L’iniziativa culturale si svolgerà da oggi fino al 17 aprile. Il principale obiettivo dei partner del progetto (Provincia di Como, Comune di Como, Ordine degli architetti Ppc di Como, Archivio Cattaneo, Archivio Terragni, Associazione Made in Maarc, Rotary Erba Laghi e Canottieri Lario) è far conoscere e rendere fruibile il patrimonio architettonico e artistico esistente.

Uno sforzo unitario per permettere al pubblico di visitare e scoprire, tra gli altri,

il Novocomum,

l’Asilo San’Elia,

il Monumento ai Caduti di Como e di Erba,

la Casa Cattaneo a Cernobbio, e Case per Artisti sull’Isola Comacina,

la Villa Leoni in Tremezzina,

il Cimitero di Uggiate Trevano.

Alle aperture straordinarie e alle visite guidate gratuite si affiancano altri appuntamenti di approfondimento dei luoghi del Razionalismo – mostre e conferenze – unitamente a momenti di creatività per i più piccoli, di spettacolo, di aperitivi e pic nic tematici, per educare al significato e al valore di un patrimonio che merita di essere continuamente riscoperto, salvaguardato e valorizzato.

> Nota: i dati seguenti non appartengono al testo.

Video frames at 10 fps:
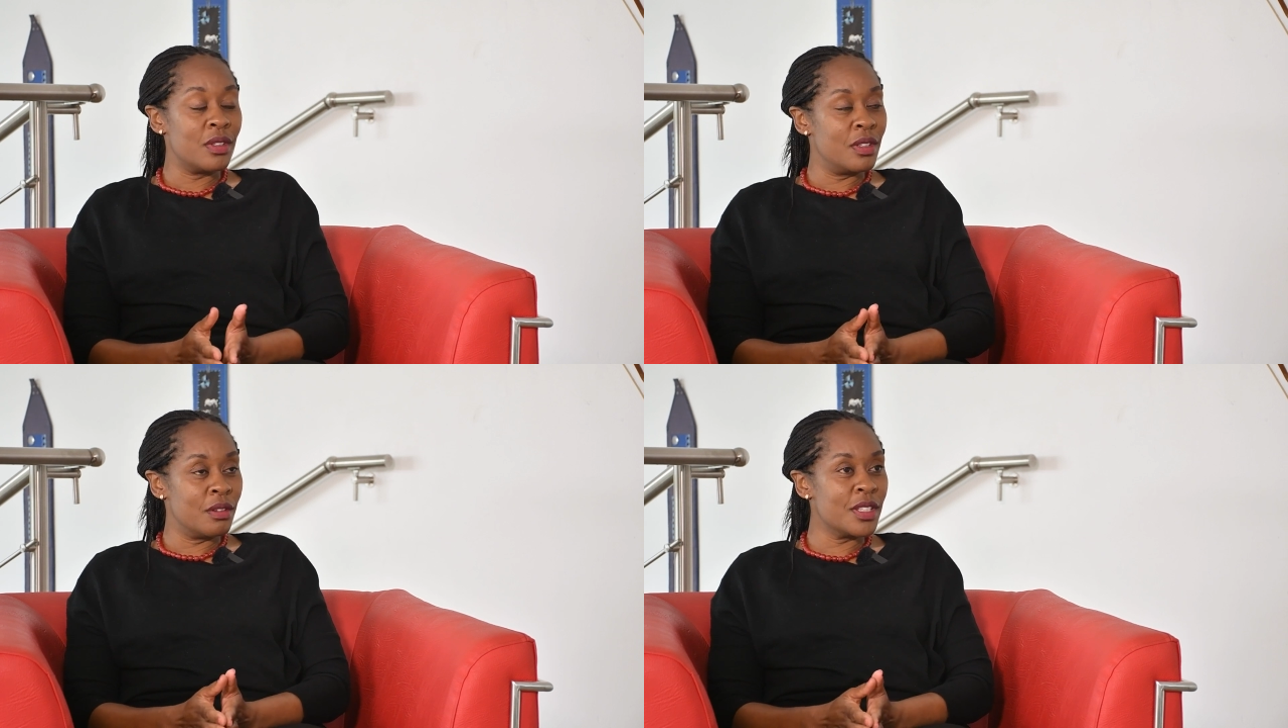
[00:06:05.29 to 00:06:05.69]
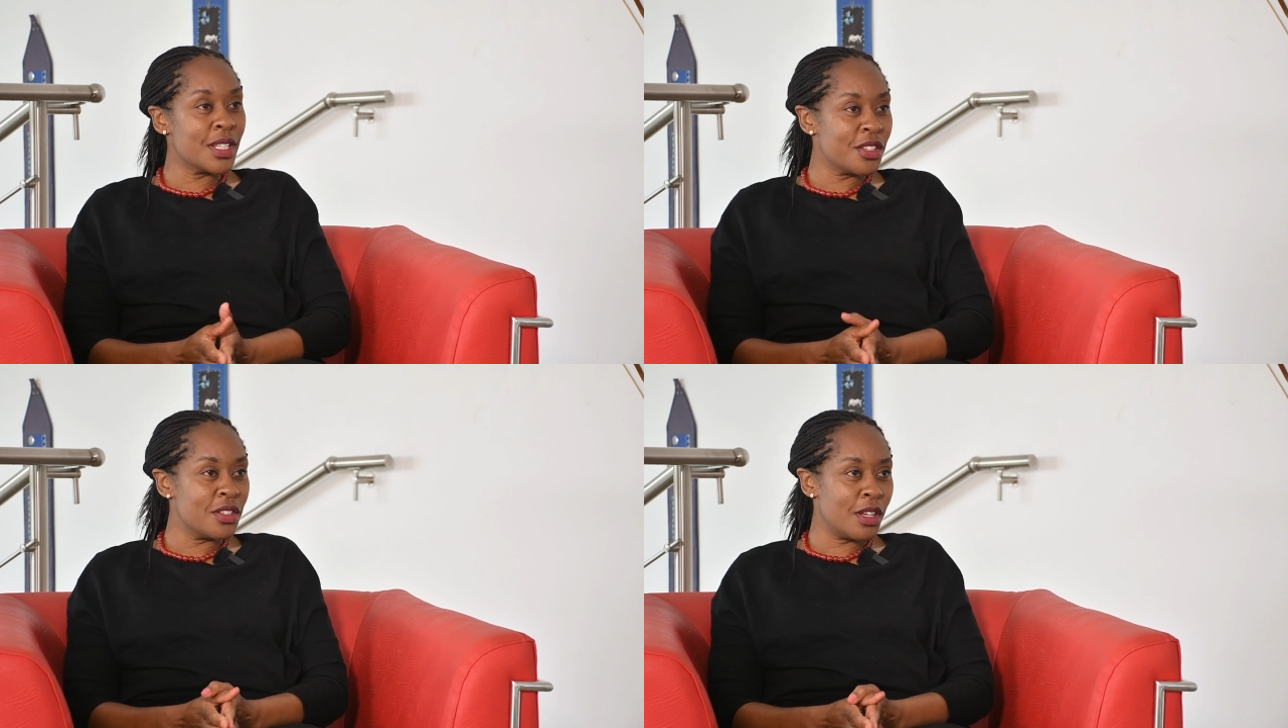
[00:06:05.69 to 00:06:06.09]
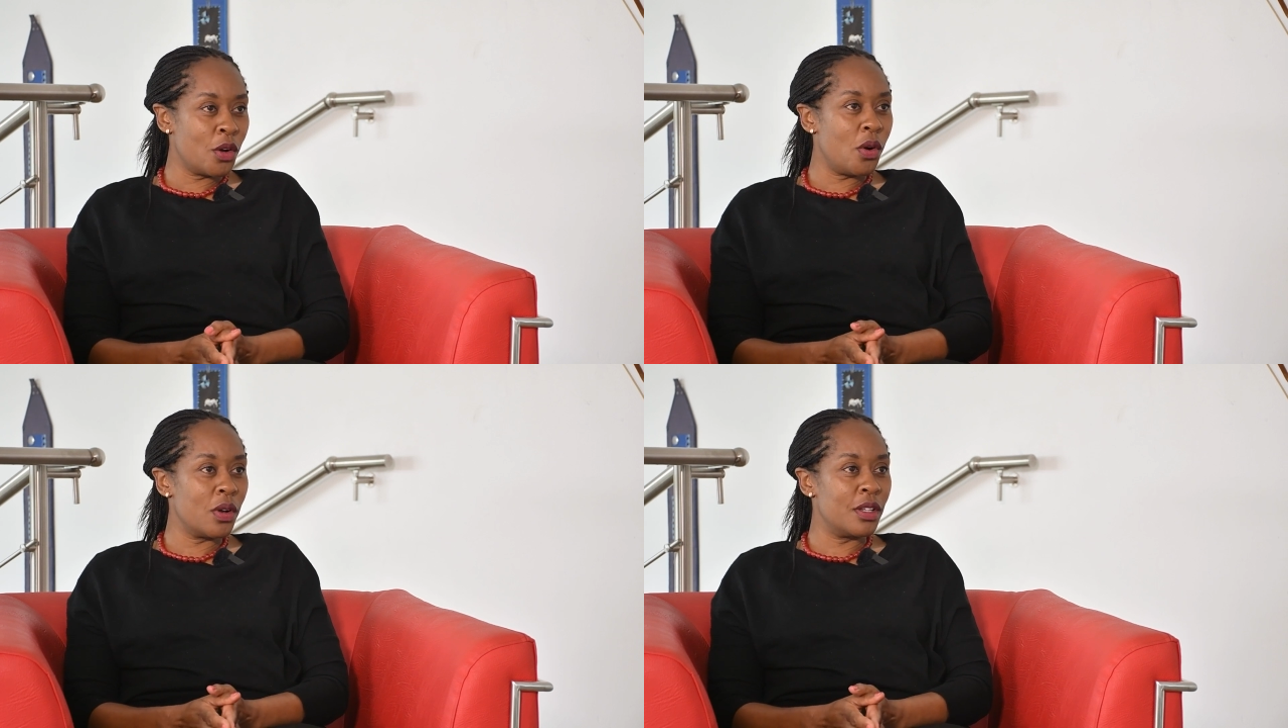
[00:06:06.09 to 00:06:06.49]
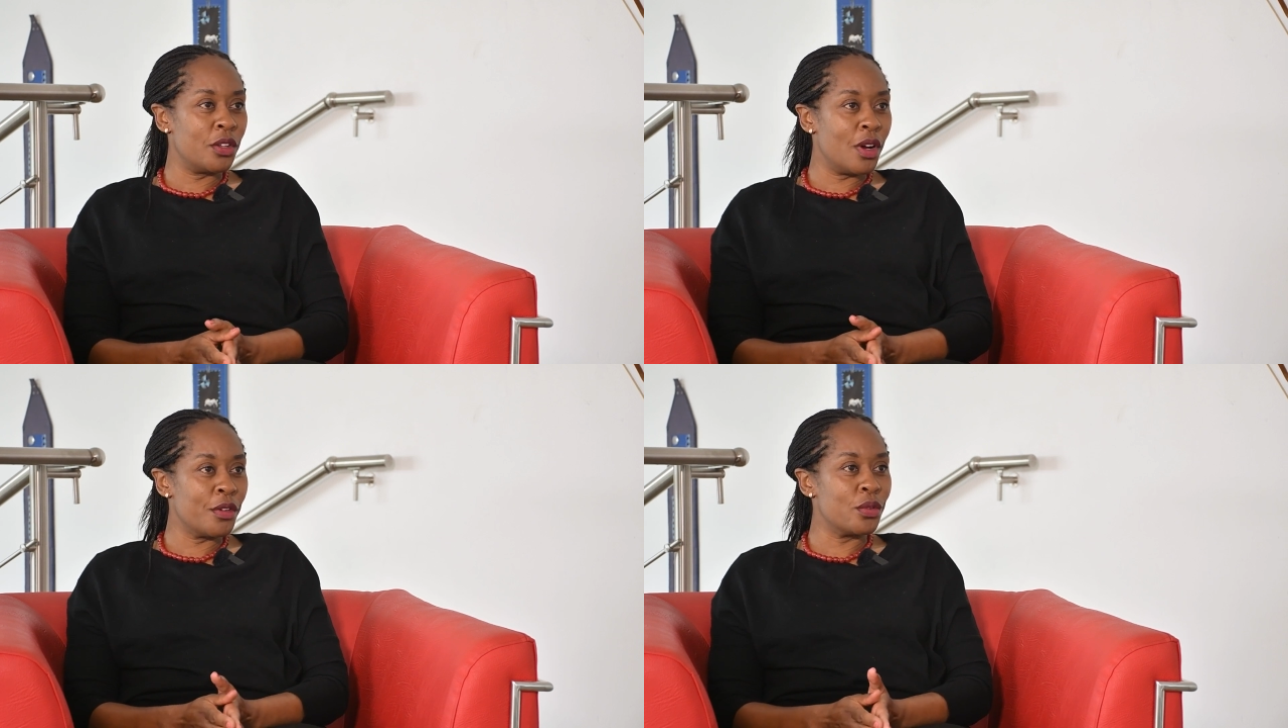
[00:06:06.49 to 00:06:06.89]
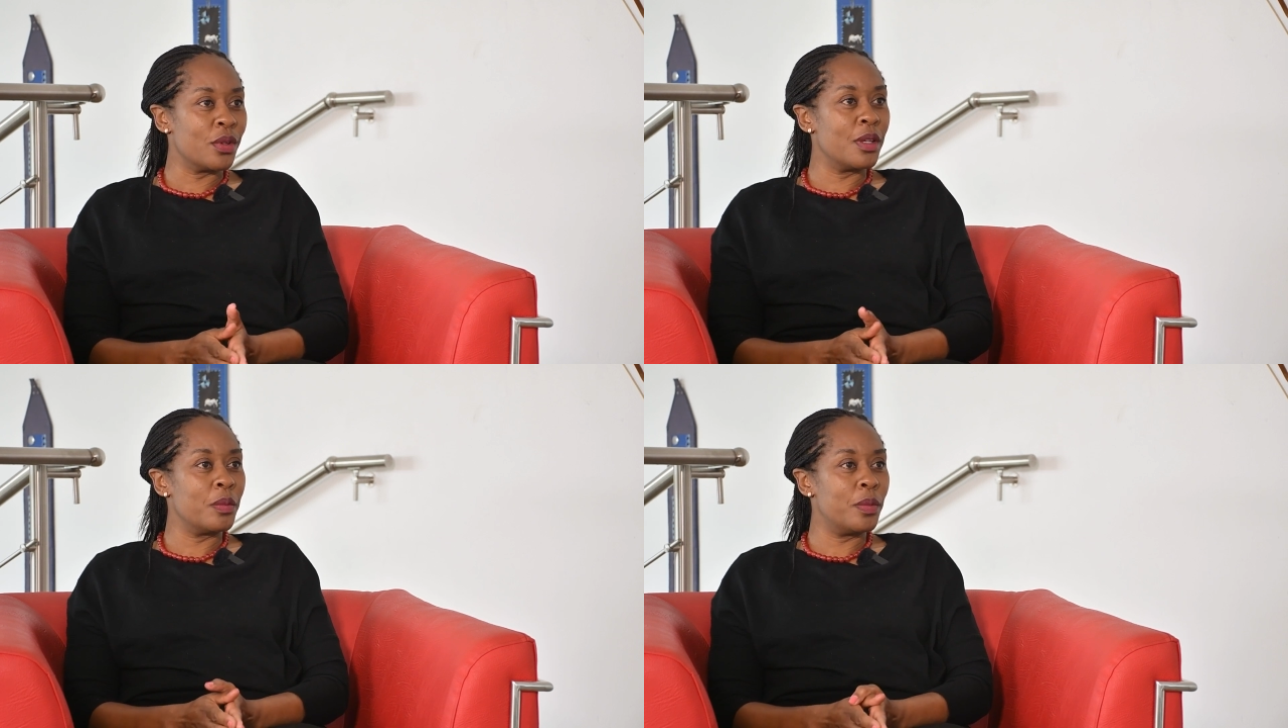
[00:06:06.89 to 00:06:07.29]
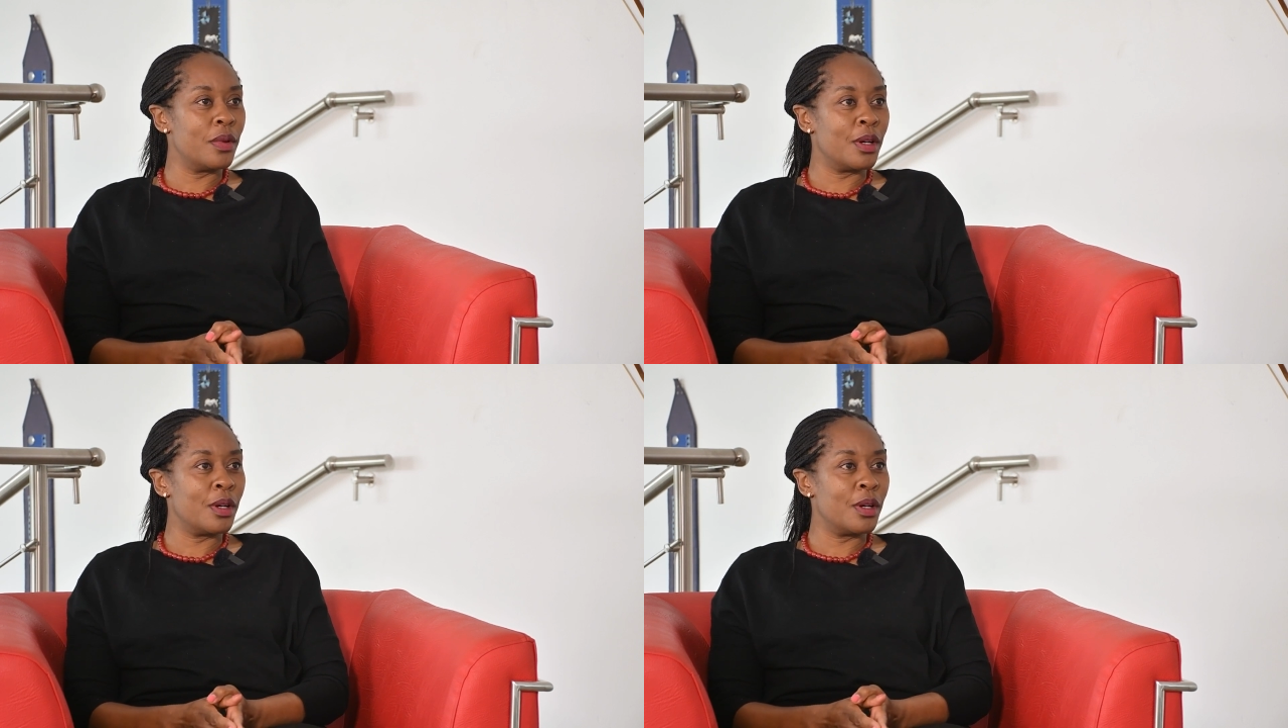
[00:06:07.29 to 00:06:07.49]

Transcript: research is a calling. You have to keep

Ad arricchire l’edizione di quest’anno, infatti, ci sarà anche il contest fotografico #opendayrazionalismo2016, aperto a tutti coloro che sono appassionati di architettura e fotografia, con l’invito a condividere, su Instagram, le immagini delle architetture promosse nell’ambito dell’iniziativa.

Per la partecipazione è indispensabile recarsi presso gli edifici/ eventi durante le aperture e le iniziative previste dall’Open Day Razionalismo 2016. A ogni edificio inserito nel programma verrà attribuito un apposito tag, identificabile solo presso l’edificio stesso nei giorni 15-16-17 aprile. L’evento sarà aperto dalla classe III C del liceo classico Volta con un reading a più voci sulla guerra nel Novecento, nel quale troveranno posto anche scritti di Cattaneo e degli architetti della rivista Quadrante.

Seguirà una visita guidata del monumento a opera degli studenti del liceo Carcano.